Studies have suggested that LCFAs also induce stress in bacteria when used as a nutrient source (Doi et al. 2014; Rodriguez et al. 2014). Several bacteria obtain metabolic energy from host-derived LCFAs, which contributes to their survival and virulence. For example, the LCFA degradation enzymes are induced in Mycobacterium tuberculosis and Pseudomonas aeruginosa during lung infection (Pan et al. 2020; Schnappinger et al. 2003; Son et al. 2007); the LCFA degradation enzymes are upregulated in Salmonella Typhimurium during infection, which likely contributes to the metabolism of pro-inflammatory host LCFAs and thereby suppression of the innate immune response (Mahan et al. 1995; Spector et al. 1999); in Vibrio cholerae, cholera toxin-dependent remodeling of the host metabolism causes lipolysis in target cells, accumulating LCFAs in the intestinal lumen, which are ultimately used by the pathogen for its enhanced growth (Rivera-Chavez and Mekalanos 2019); and mutants of M. tuberculosis, P. aeruginosa and S. Typhimurium defective in LCFA utilization exhibit reduced virulence (Fang et al. 2005; Kang et al. 2010; McKinney et al. 2000; Munoz-Elias and McKinney 2005). The widespread use of LCFAs as a nutrient source warrants a detailed understanding of the mechanisms by which LCFA utilization induces stress and the cellular responses employed by bacteria to mitigate them. Recent studies have investigated this issue primarily in Escherichia coli (Agrawal et al. 2017; Jaswal et al. 2020). In this review, we first describe the LCFA utilization pathway in E. coli and then discuss the recently uncovered association of LCFA degradation with stress response mechanisms.

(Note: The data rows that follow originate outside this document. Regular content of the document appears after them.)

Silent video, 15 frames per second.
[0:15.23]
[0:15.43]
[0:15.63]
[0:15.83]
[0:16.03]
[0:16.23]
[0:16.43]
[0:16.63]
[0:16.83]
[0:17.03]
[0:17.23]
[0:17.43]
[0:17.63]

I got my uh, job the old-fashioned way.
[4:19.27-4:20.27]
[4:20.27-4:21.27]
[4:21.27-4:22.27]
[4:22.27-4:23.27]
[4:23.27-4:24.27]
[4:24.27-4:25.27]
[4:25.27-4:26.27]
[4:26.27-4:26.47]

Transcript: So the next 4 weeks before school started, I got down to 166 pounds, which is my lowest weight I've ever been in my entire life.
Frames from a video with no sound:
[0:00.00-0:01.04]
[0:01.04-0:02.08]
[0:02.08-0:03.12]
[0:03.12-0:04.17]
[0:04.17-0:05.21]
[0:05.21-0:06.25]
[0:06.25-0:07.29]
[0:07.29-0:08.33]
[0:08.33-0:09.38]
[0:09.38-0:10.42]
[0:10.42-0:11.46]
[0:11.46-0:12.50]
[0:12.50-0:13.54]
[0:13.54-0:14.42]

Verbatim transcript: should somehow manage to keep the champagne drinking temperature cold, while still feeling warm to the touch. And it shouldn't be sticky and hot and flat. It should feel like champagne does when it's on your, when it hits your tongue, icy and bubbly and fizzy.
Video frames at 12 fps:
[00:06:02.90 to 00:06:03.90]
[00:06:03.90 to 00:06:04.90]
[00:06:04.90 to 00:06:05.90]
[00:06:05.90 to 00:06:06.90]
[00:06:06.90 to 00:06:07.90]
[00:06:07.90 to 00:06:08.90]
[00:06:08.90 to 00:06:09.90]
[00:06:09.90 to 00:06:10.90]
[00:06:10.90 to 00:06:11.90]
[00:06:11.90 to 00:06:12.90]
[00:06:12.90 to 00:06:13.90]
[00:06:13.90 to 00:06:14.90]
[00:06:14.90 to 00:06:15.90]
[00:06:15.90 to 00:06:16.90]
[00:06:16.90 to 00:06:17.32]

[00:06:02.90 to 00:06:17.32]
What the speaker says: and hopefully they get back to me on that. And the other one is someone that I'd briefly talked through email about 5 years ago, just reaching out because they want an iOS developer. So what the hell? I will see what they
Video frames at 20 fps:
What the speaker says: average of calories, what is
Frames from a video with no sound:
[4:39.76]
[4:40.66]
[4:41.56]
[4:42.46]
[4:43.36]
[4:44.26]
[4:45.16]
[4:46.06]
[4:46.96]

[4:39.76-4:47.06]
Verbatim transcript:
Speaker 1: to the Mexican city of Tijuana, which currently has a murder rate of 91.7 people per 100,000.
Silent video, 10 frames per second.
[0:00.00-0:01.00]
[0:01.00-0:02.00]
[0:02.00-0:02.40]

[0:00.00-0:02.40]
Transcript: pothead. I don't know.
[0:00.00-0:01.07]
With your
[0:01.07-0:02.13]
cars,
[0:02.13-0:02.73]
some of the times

LCFA degradation pathway in E. coli
The LCFA utilization pathway has been extensively studied in E. coli, which can grow on this carbon source, both under aerobic and anaerobic conditions. LCFA metabolism is carried out by Fad (fatty acid degradation) proteins, which transport and activate LCFAs, and further, degrade these to acetyl-CoA via β-oxidation (Fig. 1). Briefly, the exogenous LCFAs are transported across the outer membrane by a β-barrel outer membrane protein, FadL. During aerobic metabolism, LCFAs are extracted from the inner membrane and activated to acyl-CoA thioesters by the inner membrane-associated acyl-CoA synthetase, FadD. Acyl-CoAs are further degraded in the cytoplasm via the various activities of β-oxidation enzymes FadE, FadB, and FadA. In each round of β-oxidation, two carbon atoms are released as acetyl-CoA, and the shortened acyl-CoA re-enters the degradation cycle. Acetyl-CoA enters the tricarboxylic acid (TCA) and glyoxylate cycles to generate metabolic precursors for growth (Fig. 1). LCFA metabolism is mainly regulated at a transcriptional level by three systems: (i) negative regulation by the transcriptional regulator, FadR, whose repression is relieved by binding of acyl-CoA, (ii) negative regulation by the ArcA–ArcB (anoxic redox control) two-component system, and (iii) positive regulation by the cAMP-CRP (cyclic AMP receptor protein-cyclic AMP) complex [reviewed in Clark and Cronan (2005), Cronan and Laporte (2006)].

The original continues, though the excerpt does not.